Source records>
────────────────
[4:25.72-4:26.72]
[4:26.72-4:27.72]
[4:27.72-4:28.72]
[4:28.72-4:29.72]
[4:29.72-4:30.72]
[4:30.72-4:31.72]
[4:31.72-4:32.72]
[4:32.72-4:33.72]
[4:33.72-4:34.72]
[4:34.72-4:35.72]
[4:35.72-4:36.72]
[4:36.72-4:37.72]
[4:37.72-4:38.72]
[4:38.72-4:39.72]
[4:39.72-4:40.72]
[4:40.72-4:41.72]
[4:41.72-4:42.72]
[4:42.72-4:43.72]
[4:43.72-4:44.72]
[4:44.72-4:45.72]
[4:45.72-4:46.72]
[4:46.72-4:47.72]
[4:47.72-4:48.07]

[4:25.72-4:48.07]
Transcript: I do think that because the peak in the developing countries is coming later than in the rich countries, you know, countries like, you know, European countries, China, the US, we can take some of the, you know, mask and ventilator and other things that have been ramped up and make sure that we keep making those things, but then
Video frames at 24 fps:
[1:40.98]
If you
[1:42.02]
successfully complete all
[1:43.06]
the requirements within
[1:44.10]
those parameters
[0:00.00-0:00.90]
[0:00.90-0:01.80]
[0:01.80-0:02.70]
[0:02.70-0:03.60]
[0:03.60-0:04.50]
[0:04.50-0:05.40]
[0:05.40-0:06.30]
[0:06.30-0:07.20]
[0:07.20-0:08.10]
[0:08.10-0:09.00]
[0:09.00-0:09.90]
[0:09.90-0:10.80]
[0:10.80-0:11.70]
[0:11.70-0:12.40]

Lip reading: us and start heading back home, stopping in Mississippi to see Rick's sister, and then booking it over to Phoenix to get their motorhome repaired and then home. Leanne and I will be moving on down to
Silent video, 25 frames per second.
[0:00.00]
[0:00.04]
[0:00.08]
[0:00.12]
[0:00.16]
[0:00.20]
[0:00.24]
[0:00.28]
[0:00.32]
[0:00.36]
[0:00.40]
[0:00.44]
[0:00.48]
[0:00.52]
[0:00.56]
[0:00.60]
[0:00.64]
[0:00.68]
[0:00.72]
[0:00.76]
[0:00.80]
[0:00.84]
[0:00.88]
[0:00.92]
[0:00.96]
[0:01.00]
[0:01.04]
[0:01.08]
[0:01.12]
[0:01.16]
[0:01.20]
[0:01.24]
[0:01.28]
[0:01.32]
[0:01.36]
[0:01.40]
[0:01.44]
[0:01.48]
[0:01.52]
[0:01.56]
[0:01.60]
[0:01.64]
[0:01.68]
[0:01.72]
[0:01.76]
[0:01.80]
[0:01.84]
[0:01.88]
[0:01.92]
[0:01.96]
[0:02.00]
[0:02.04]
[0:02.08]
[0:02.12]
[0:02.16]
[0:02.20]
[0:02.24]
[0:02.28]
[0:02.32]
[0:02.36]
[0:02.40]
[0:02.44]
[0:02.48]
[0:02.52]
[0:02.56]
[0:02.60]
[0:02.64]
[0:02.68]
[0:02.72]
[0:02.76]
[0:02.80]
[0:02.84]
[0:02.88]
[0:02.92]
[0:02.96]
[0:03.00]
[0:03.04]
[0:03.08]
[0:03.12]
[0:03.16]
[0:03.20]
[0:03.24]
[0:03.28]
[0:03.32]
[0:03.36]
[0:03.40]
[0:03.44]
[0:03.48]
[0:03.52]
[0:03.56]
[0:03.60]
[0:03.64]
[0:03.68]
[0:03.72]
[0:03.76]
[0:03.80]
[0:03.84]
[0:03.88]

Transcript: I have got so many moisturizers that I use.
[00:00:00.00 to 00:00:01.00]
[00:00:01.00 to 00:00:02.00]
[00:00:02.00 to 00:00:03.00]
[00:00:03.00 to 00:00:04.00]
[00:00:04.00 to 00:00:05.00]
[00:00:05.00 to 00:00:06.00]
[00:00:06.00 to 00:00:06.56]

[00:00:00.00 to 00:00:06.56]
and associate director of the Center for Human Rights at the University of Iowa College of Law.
────────────────
Directions for this task> For each line in the records that holds "frames", show that line as it stands.

Answer space>
Video frames at 24 fps:
Silent video, 25 frames per second.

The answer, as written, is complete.